* TASK PROMPT
Pictures appear in the records below; write out everything else exactly.
START DATA FOR THIS EXERCISE
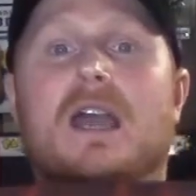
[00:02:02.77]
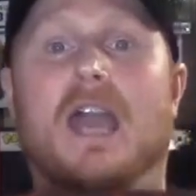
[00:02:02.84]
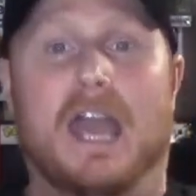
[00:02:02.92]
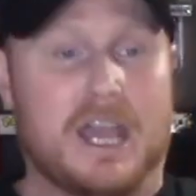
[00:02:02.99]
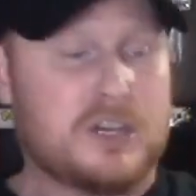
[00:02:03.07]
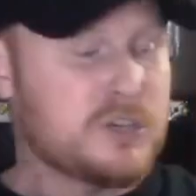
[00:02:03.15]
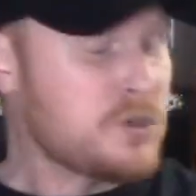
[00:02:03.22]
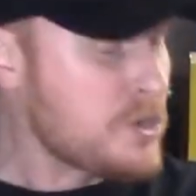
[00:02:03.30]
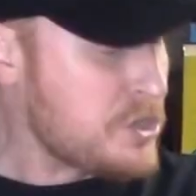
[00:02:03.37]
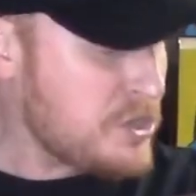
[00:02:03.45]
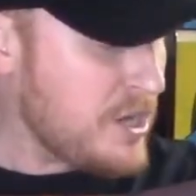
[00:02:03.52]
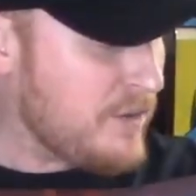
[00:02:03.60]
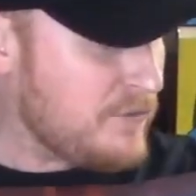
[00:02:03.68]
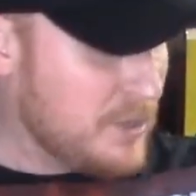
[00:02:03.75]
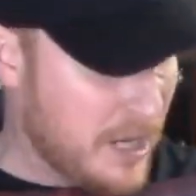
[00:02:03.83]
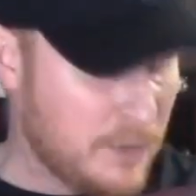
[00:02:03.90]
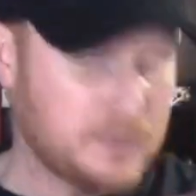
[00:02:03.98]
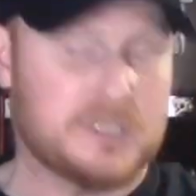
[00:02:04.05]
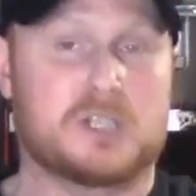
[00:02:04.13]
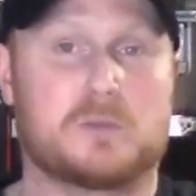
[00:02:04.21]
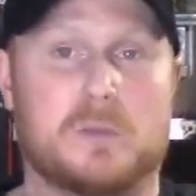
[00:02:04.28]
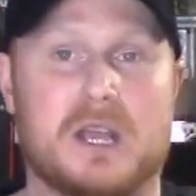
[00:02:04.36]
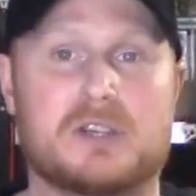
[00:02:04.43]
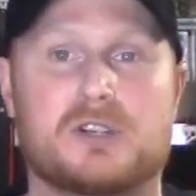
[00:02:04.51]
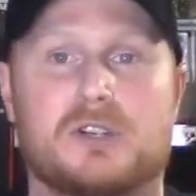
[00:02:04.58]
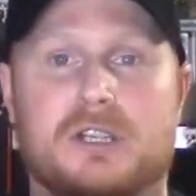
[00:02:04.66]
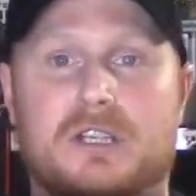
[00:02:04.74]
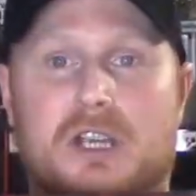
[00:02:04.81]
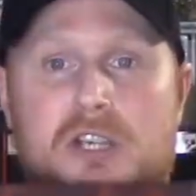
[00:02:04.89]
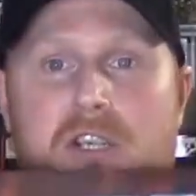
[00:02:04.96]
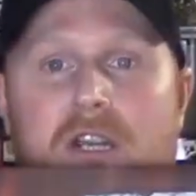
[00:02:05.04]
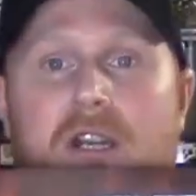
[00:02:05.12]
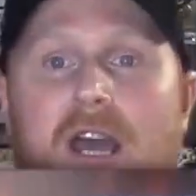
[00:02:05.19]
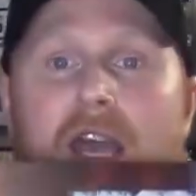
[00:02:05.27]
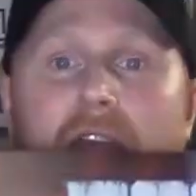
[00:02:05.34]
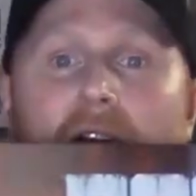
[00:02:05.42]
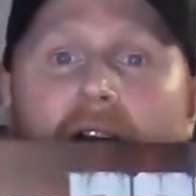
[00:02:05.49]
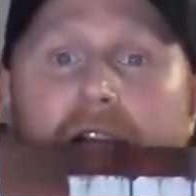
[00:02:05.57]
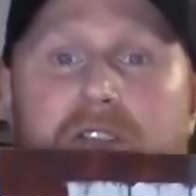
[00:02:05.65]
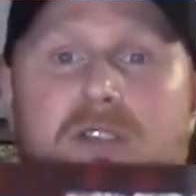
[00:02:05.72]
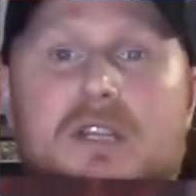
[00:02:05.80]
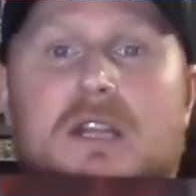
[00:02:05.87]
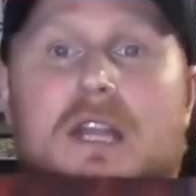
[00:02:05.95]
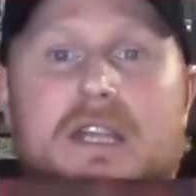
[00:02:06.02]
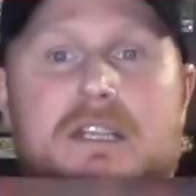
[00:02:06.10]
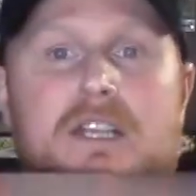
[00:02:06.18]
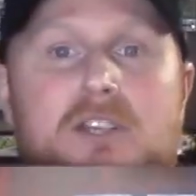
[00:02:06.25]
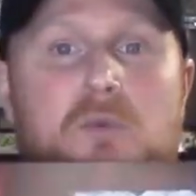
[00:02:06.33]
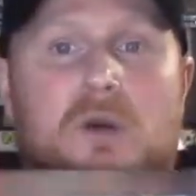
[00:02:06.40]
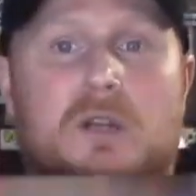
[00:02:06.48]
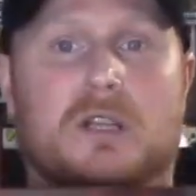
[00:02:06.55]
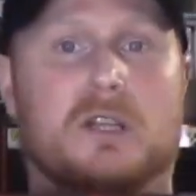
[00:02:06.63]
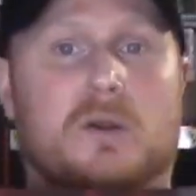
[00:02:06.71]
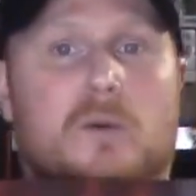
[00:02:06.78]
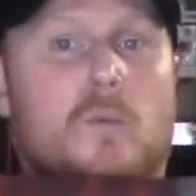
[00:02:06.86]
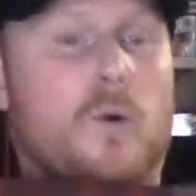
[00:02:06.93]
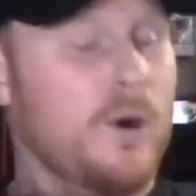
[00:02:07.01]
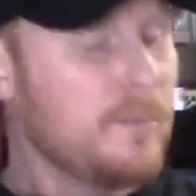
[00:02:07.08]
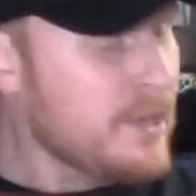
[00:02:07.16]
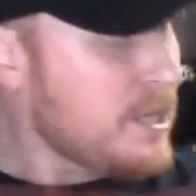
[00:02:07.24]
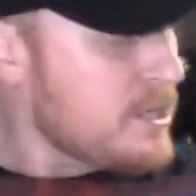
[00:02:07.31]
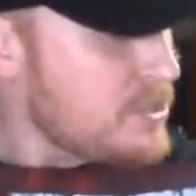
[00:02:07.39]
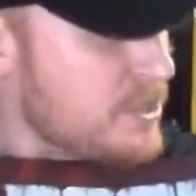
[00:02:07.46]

extra stuff you get with the special edition. I honestly like this one a little more because it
END DATA FOR THIS EXERCISE
* OUTPUT BELOW
[00:02:02.77]
[00:02:02.84]
[00:02:02.92]
[00:02:02.99]
[00:02:03.07]
[00:02:03.15]
[00:02:03.22]
[00:02:03.30]
[00:02:03.37]
[00:02:03.45]
[00:02:03.52]
[00:02:03.60]
[00:02:03.68]
[00:02:03.75]
[00:02:03.83]
[00:02:03.90]
[00:02:03.98]
[00:02:04.05]
[00:02:04.13]
[00:02:04.21]
[00:02:04.28]
[00:02:04.36]
[00:02:04.43]
[00:02:04.51]
[00:02:04.58]
[00:02:04.66]
[00:02:04.74]
[00:02:04.81]
[00:02:04.89]
[00:02:04.96]
[00:02:05.04]
[00:02:05.12]
[00:02:05.19]
[00:02:05.27]
[00:02:05.34]
[00:02:05.42]
[00:02:05.49]
[00:02:05.57]
[00:02:05.65]
[00:02:05.72]
[00:02:05.80]
[00:02:05.87]
[00:02:05.95]
[00:02:06.02]
[00:02:06.10]
[00:02:06.18]
[00:02:06.25]
[00:02:06.33]
[00:02:06.40]
[00:02:06.48]
[00:02:06.55]
[00:02:06.63]
[00:02:06.71]
[00:02:06.78]
[00:02:06.86]
[00:02:06.93]
[00:02:07.01]
[00:02:07.08]
[00:02:07.16]
[00:02:07.24]
[00:02:07.31]
[00:02:07.39]
[00:02:07.46]

extra stuff you get with the special edition. I honestly like this one a little more because it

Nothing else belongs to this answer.